*PROBLEM DESCRIPTION*: Find every line in the records below that holds the word "with" and copy it.

(Data excerpts)
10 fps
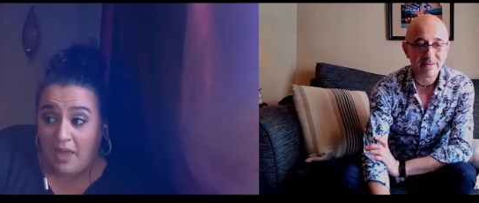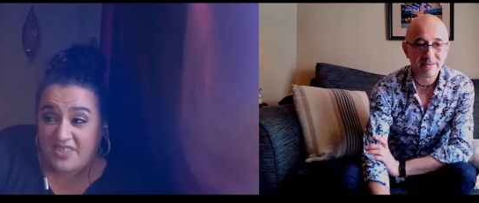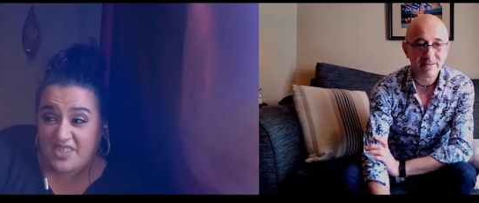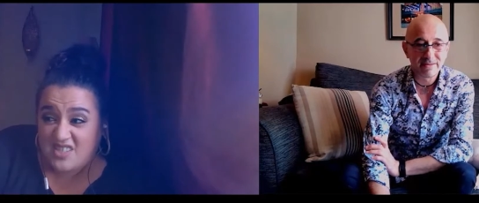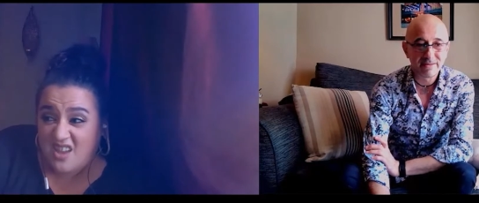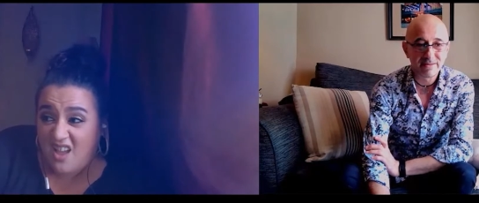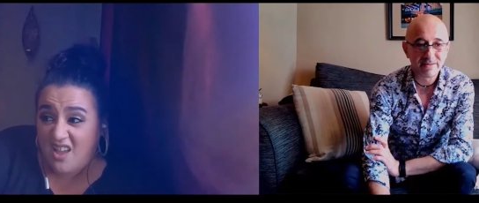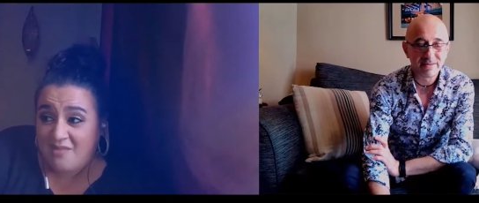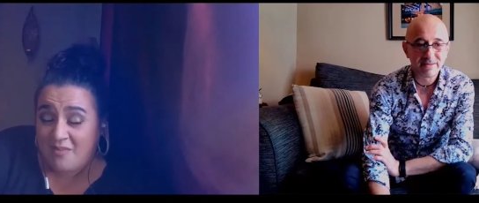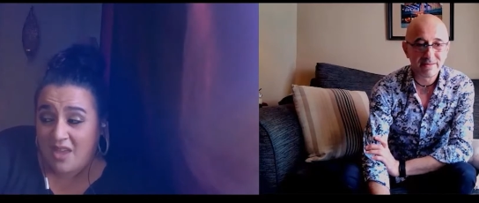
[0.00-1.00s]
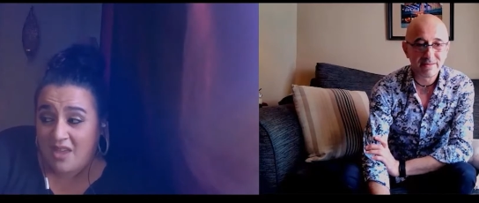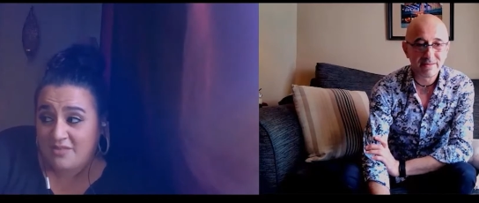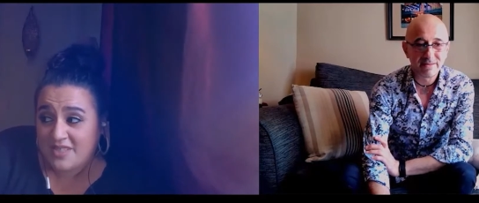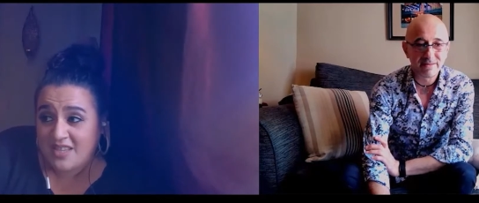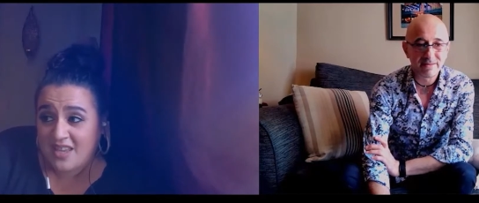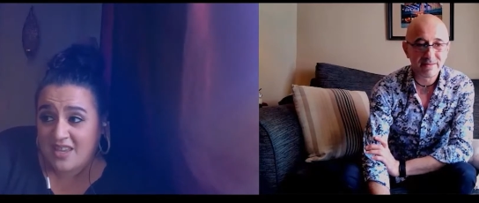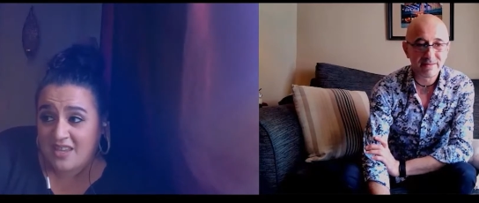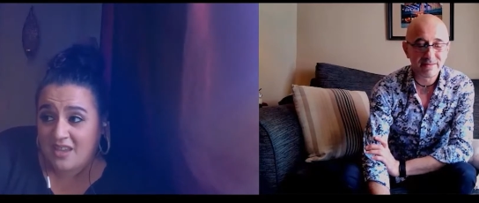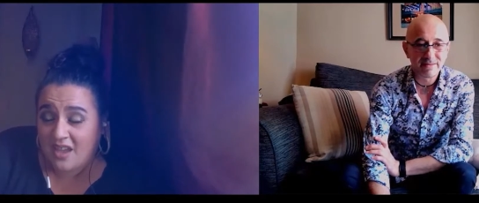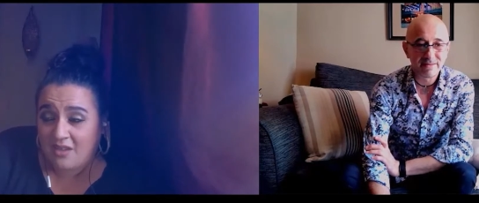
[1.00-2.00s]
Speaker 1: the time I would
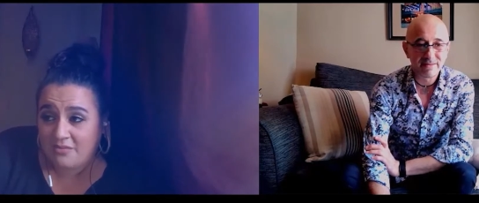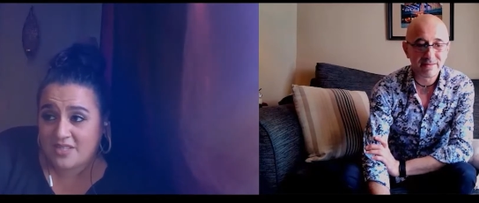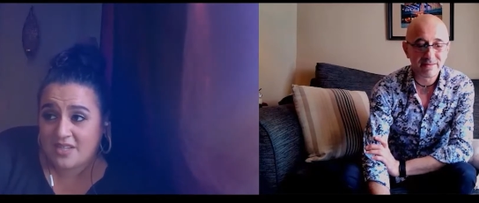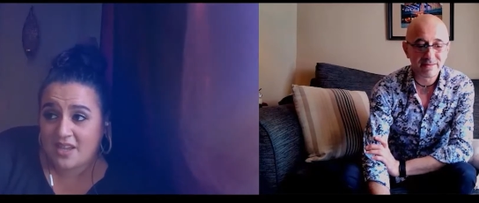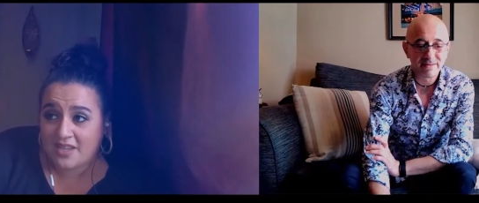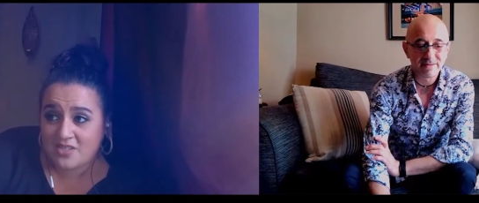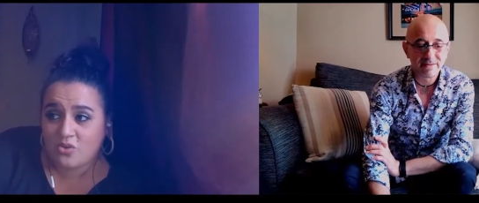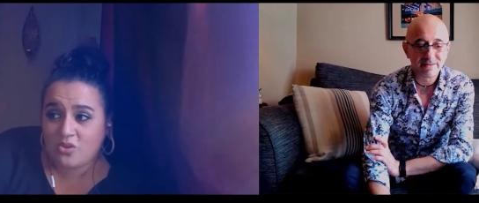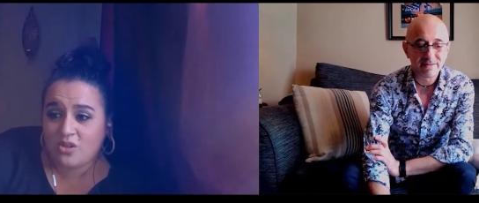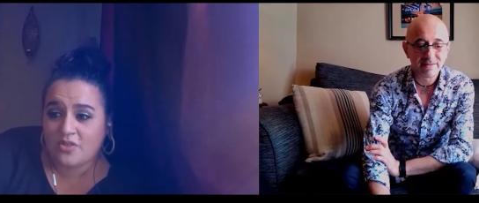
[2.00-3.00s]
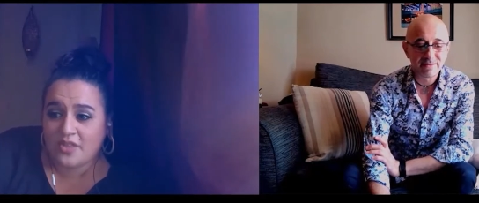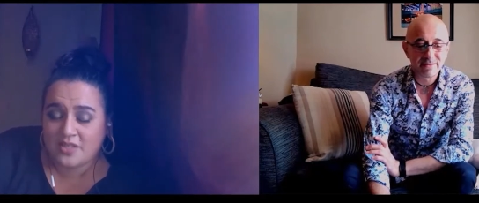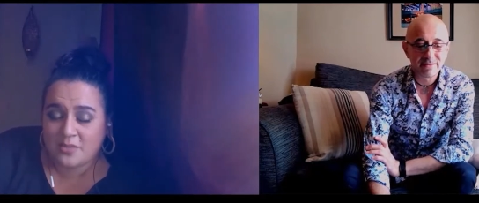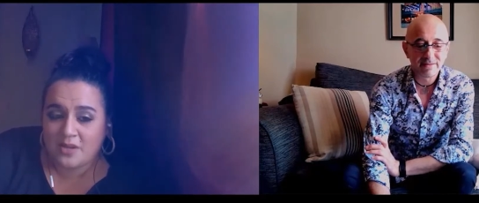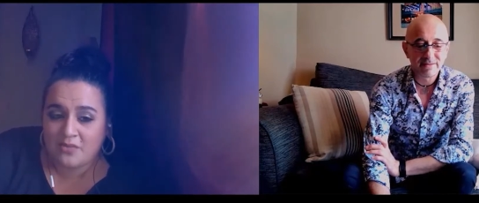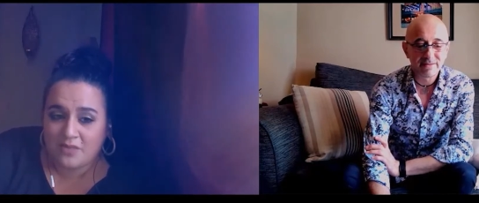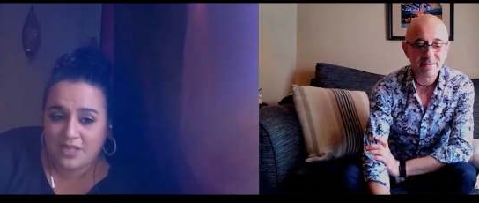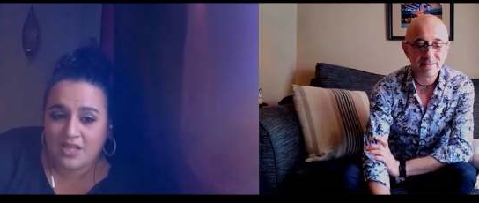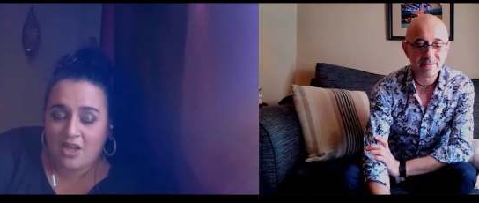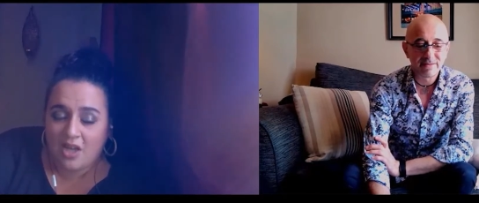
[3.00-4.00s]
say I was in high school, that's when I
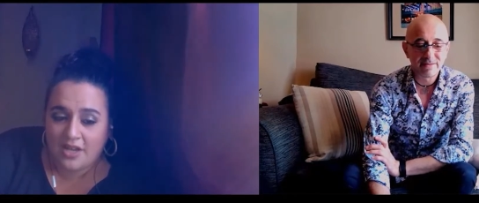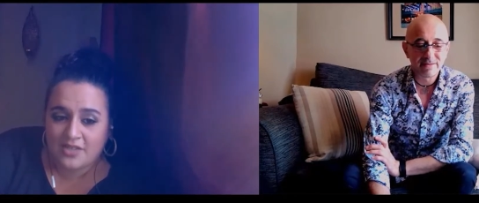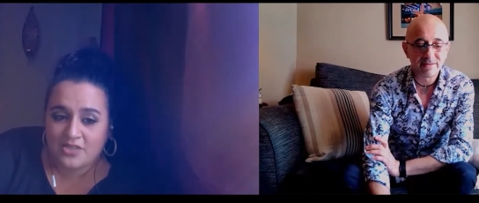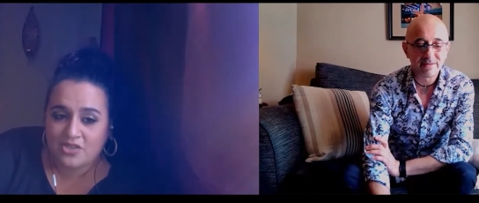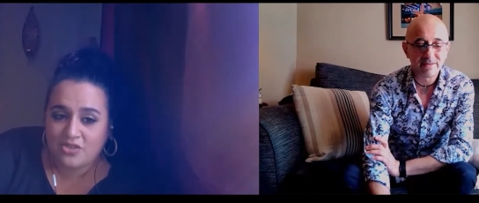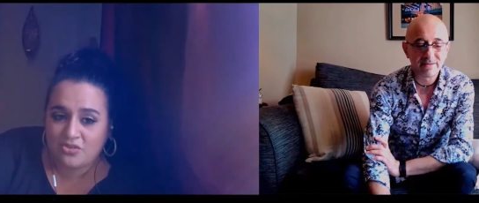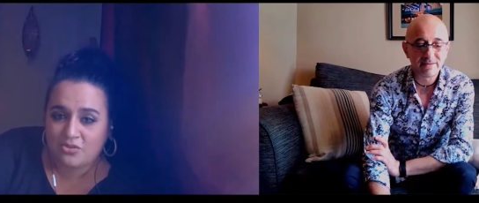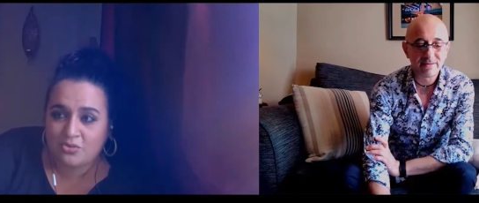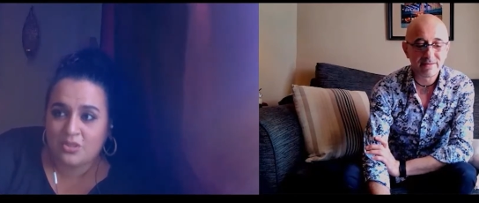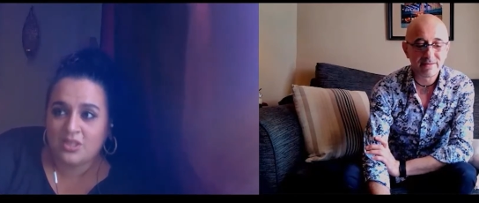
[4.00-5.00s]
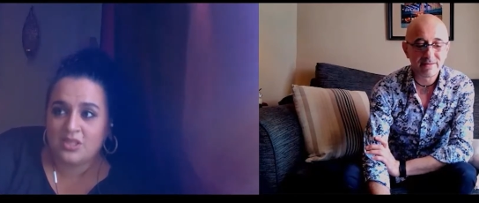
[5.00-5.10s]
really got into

* * *

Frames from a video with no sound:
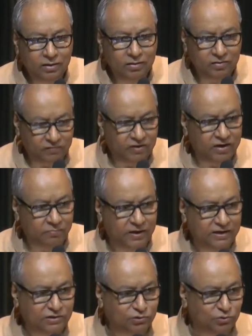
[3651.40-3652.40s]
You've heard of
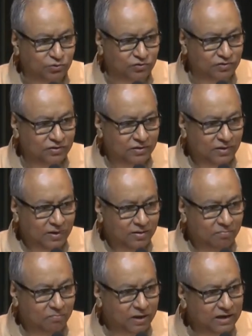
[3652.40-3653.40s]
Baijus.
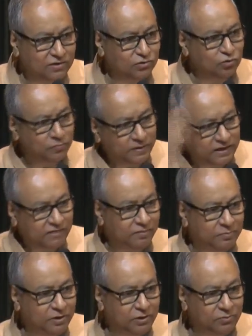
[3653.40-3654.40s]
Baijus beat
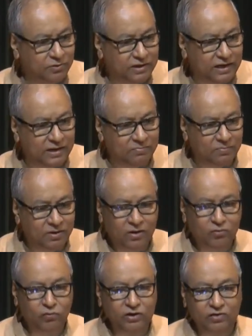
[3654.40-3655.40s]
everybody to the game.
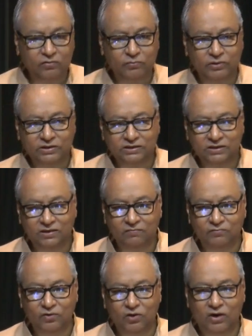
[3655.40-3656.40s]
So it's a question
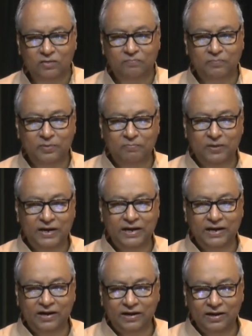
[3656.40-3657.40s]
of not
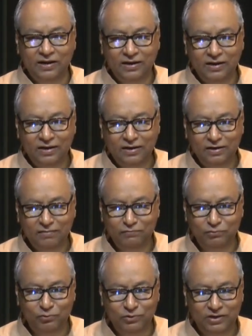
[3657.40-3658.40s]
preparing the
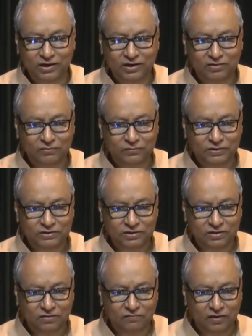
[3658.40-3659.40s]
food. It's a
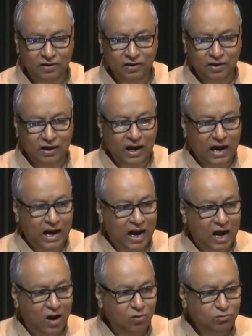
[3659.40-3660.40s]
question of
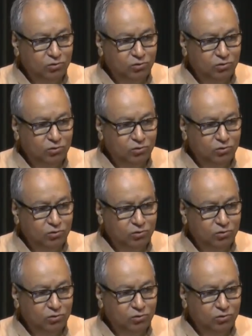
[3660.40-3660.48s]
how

---

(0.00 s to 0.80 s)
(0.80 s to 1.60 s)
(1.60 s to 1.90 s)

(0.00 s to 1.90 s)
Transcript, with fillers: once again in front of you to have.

*SOLUTION FOR THIS PROBLEM*:
Frames from a video with no sound:
Transcript, with fillers: once again in front of you to have.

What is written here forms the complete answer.